I think the challenge here for me is finding the balance and working out when the normal becomes the abnormal and what perhaps could have been prevented. That is the other challenge for rural midwifery. (m/5/3)

The midwife describes her dilemma: “…is this normal or am I keeping this normal or am I normalizing something that is abnormal? Or other way around abnormalising what is normal”. (m/5/15)

To describe the decision making process in regard to slow labour, the midwives resorted to stories from their practice. The reconstructions of the labour events demonstrate how the midwives ‘made sense’ of what was happening and how the decision to stay or transfer was arrived at. In the following situation a midwife describes her vacillation over the decision to transfer for slow progress; this decision complicated by fatigue.

Our decision was intermittent because there [were] some changes and she was standing and it looked like there was some progress and we are definitely going to transfer. So it was an oscillation of progress there was no head at all above the brim, it was a big baby good OA [occipito-anterior] position so we were trying to persuade her to keep going and we felt she could do it. But it was the early hours of the morning or was it late at night. I can’t remember, I had been up for several hours and I asked [my colleague] for support as we had decided to go to [hospital]. (m/5/4-5)

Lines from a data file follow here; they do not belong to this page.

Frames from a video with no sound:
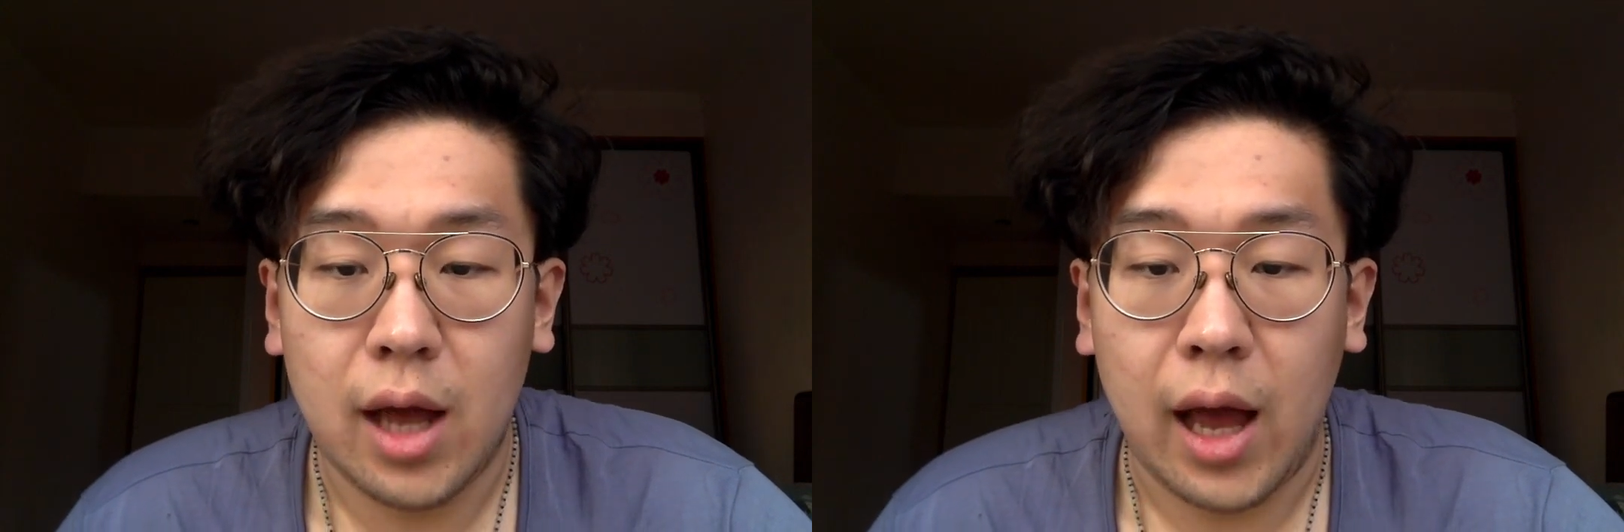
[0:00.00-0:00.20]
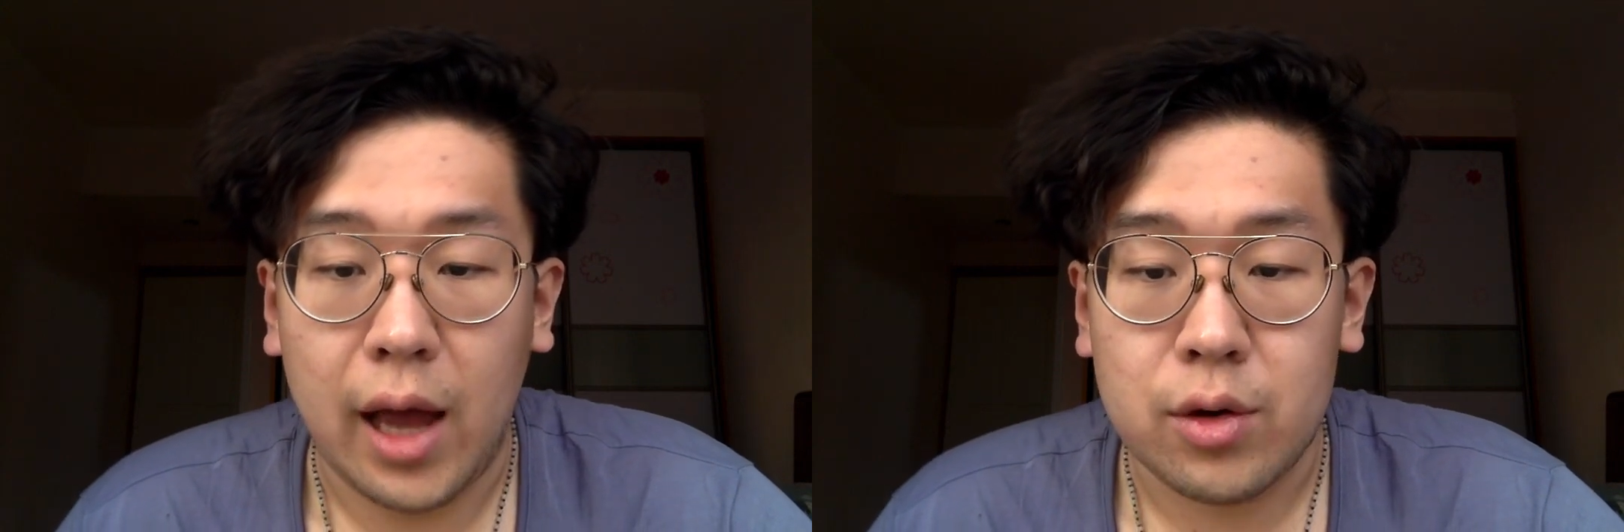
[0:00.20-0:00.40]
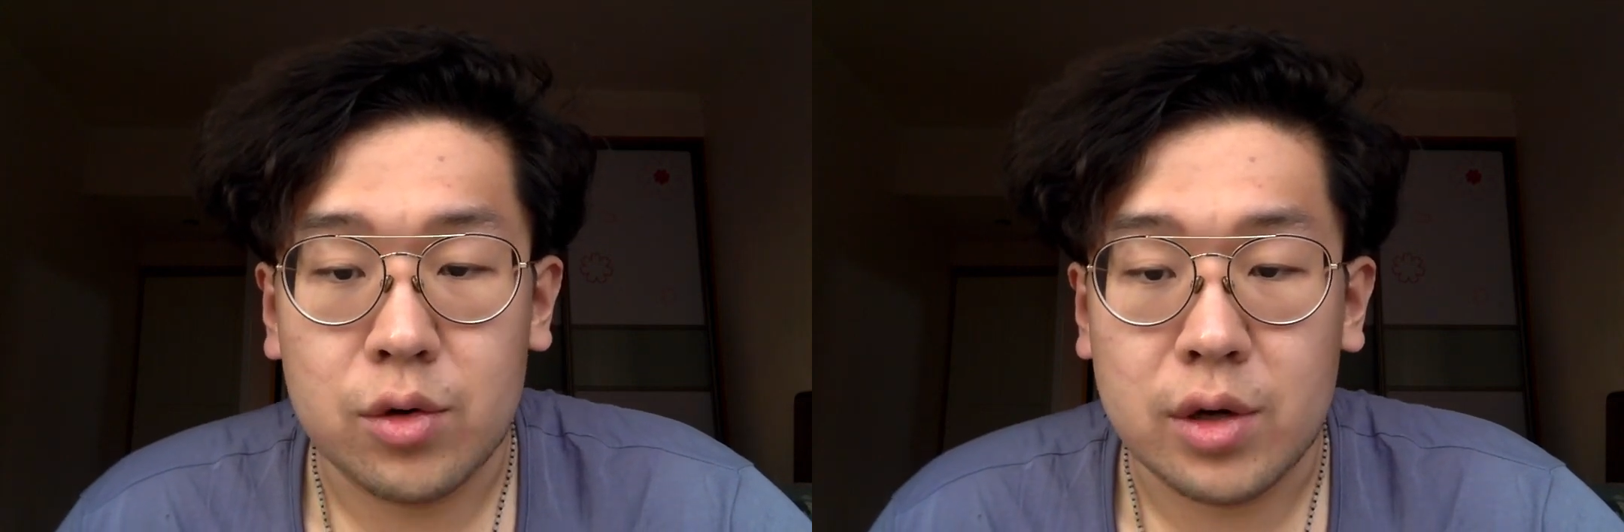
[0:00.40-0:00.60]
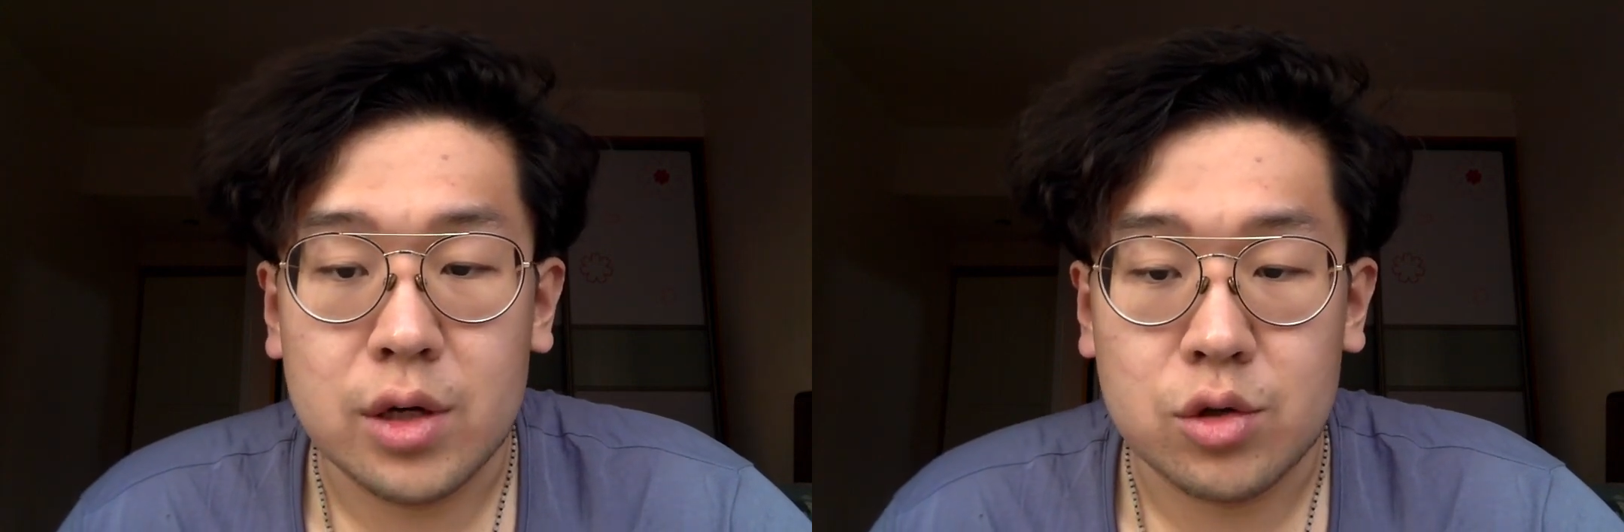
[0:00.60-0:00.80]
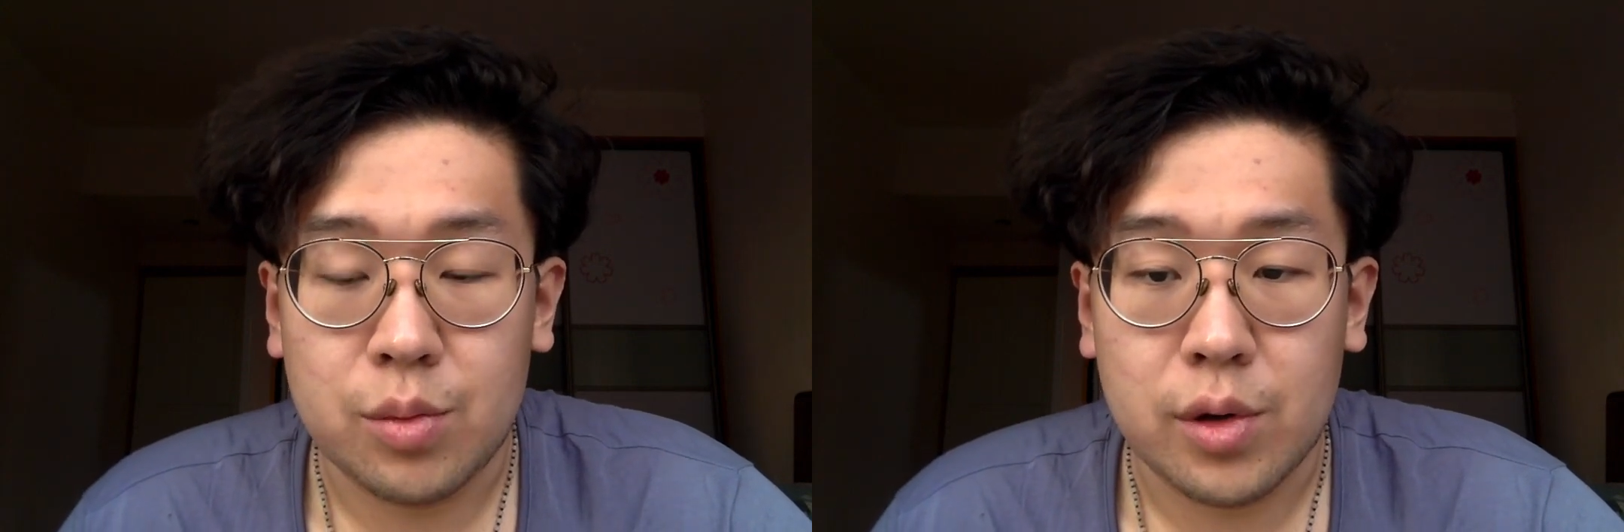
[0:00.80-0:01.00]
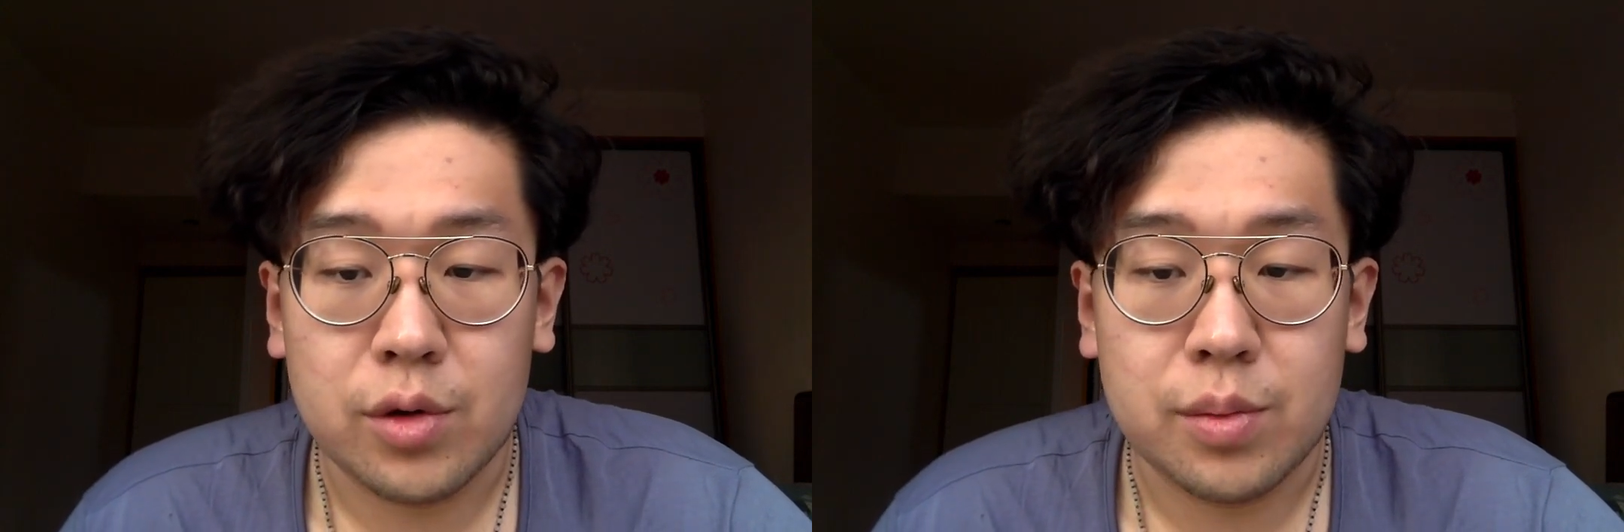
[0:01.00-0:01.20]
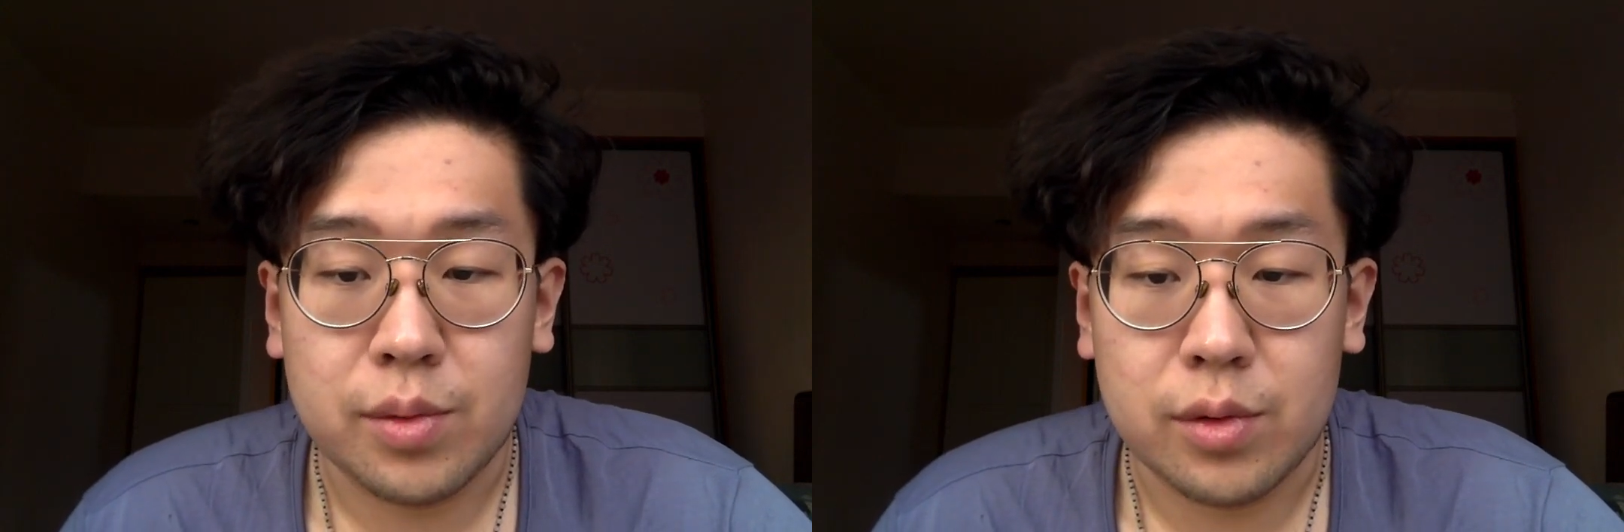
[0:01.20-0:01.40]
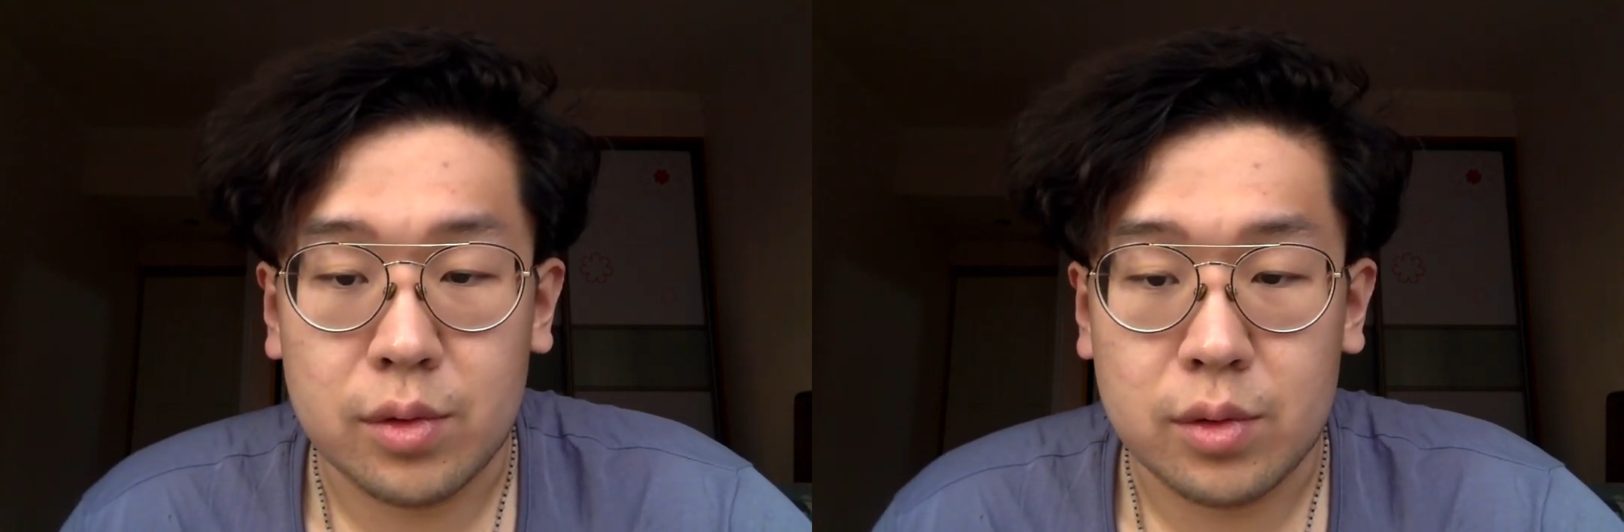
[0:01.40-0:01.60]
I could contribute
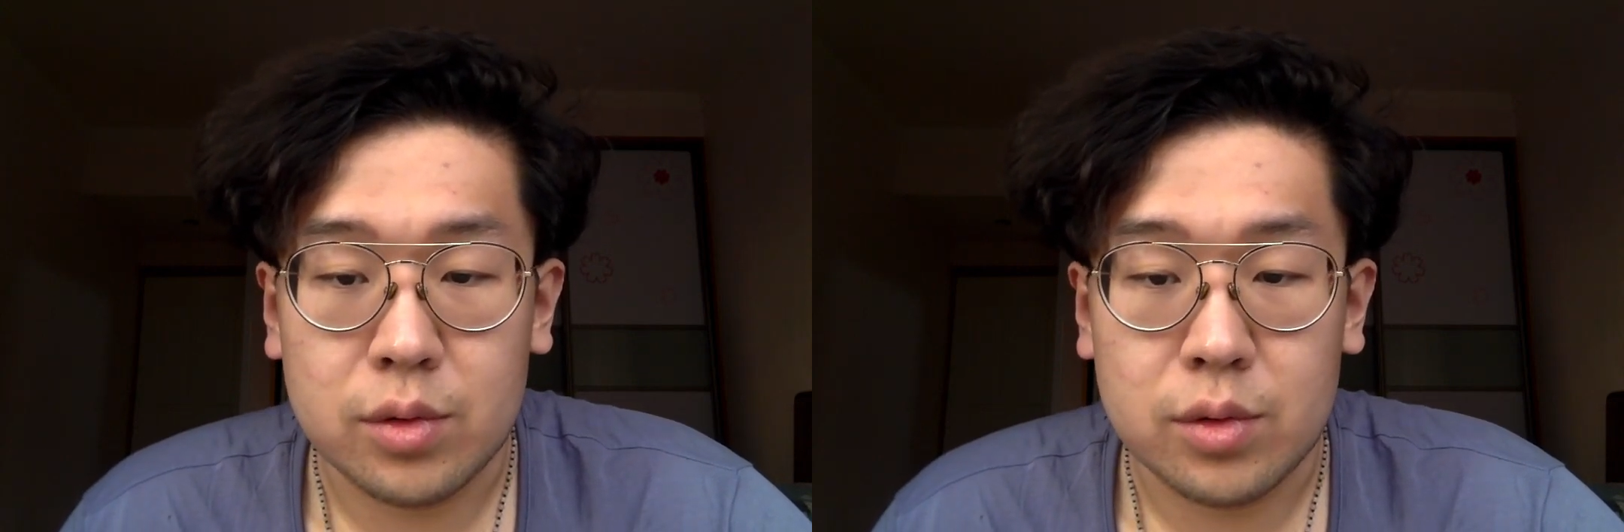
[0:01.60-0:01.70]
to,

Critical for this midwife was having colleagues available who could help put the events into perspective

… when someone has been caring for someone in labour well you are very sleep deprived when you are getting into the early hours of the morning the value of them being able to call two of your colleagues in and say this is the situation and I need your input into looking objectively at where we are at, help me make some decisions. (m/5/13)

In some slow labour situations the woman’s partner plays an important role in supporting the woman to birth. In the comment below one midwife explains how she worked with the partner of a woman whose labour had stalled.

I just got her on her side as she was pushing and not getting anywhere, and I showed him how to lift her “sit bone”12 and she rolled slightly between her side and her back and she had the baby. It is something that Wintergreen, Birthing Better had shown me. And she would have done it anyway but it just made it a little quicker for her. (m/4/6)

On another occasion the partner of a woman gave the midwife a much needed rest during a long labour prior to transfer.

Had a long haul and ended up going down there at 8 centimeters and she had a Caesar. The baby was wedged in the pelvis. Honestly it was her husband who did all the work; I sat in the chair and rested while he worked. I said that man is one who should be a midwife. (m/4/3)

In rural areas the challenge of timing for transfer during slower labours involves not just the events unfolding but also forward thinking.

I have had a few [that I transferred] and I have had a few where I got very close to it. Because things start slowing down and you… the thing is you always have to be thinking ahead. When you work here you have to be thinking ‘what if’. (m/3/4)

This notion of thinking ahead and poised to intervene and transfer was voiced by others. Waiting to see if progress happened meant that if transfer needed eventually to happen then valuable time would have been wasted.

You need to be thinking well ahead you need to be very aware and keep those emergency skills really sharp and if in doubt transfer really - we haven’t got that leniency or opportunity to leave it for another hour and see what happens. (m/3/4)

12 The “sit bones” or “sitz bones” is a lay term for the swelling or tuberosity on the superior rami

Thus the challenge of a long labour can result in rural midwives getting close to, or moving beyond, where they feel comfortable.